## Required work:
Without any pictures, retype exactly the lines that begin at the one holding "[4:43.61-4:43.82]" and end at the last line of the data below.
[Start of section]
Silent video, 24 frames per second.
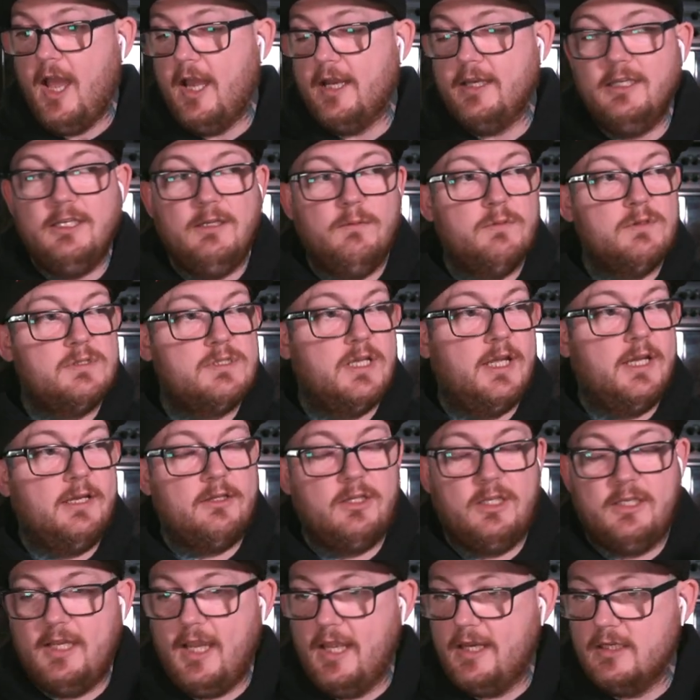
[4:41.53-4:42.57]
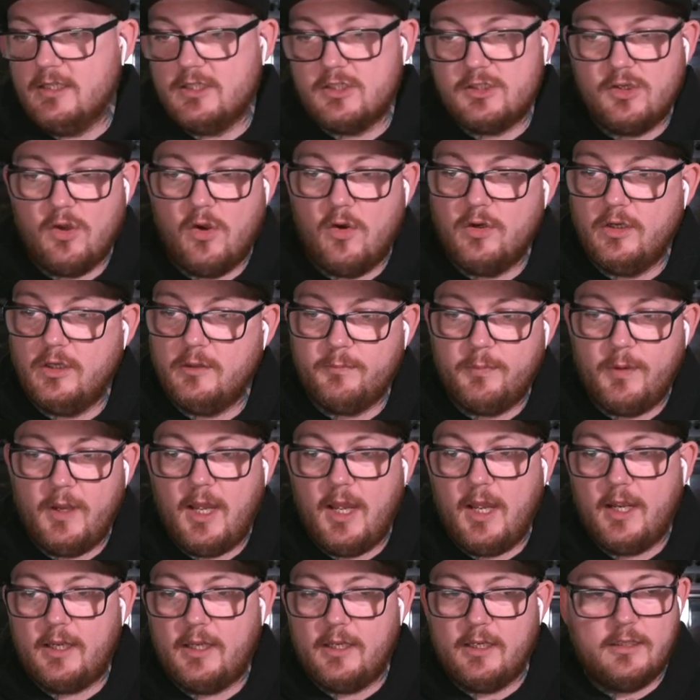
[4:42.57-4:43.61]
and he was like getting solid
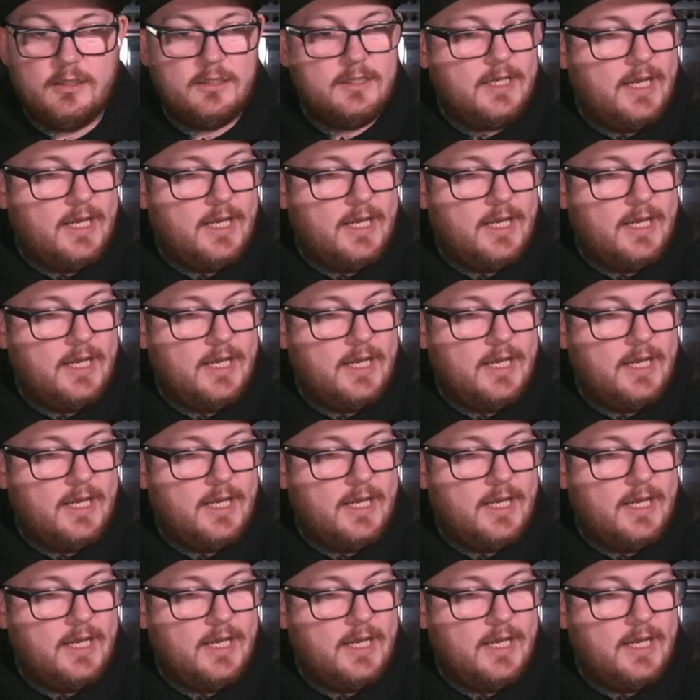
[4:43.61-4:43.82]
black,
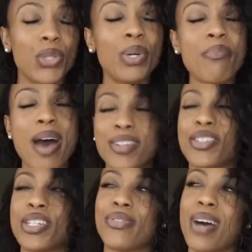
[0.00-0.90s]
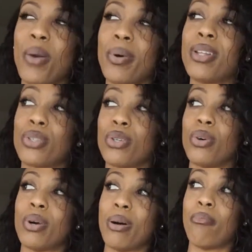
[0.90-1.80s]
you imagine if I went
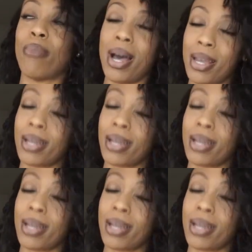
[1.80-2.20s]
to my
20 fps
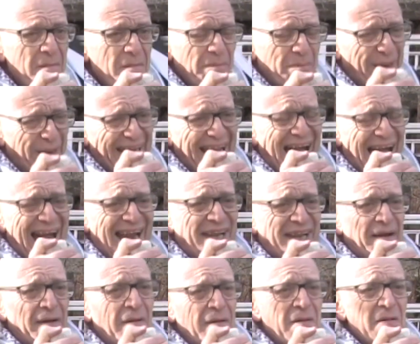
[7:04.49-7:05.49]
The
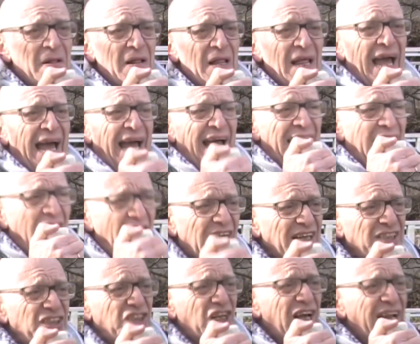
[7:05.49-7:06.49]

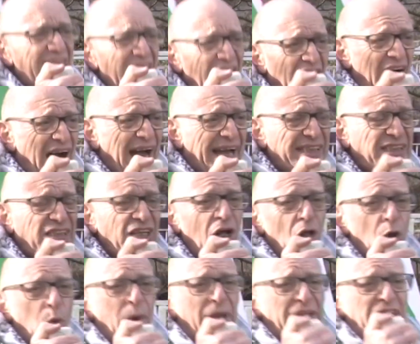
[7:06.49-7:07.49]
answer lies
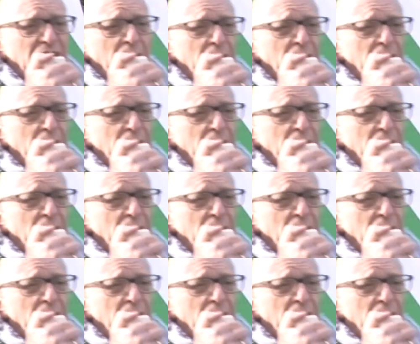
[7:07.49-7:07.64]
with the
[End of section]
## Written solution:
[4:43.61-4:43.82]
black,
[0.00-0.90s]
[0.90-1.80s]
you imagine if I went
[1.80-2.20s]
to my
20 fps
[7:04.49-7:05.49]
The
[7:05.49-7:06.49]

[7:06.49-7:07.49]
answer lies
[7:07.49-7:07.64]
with the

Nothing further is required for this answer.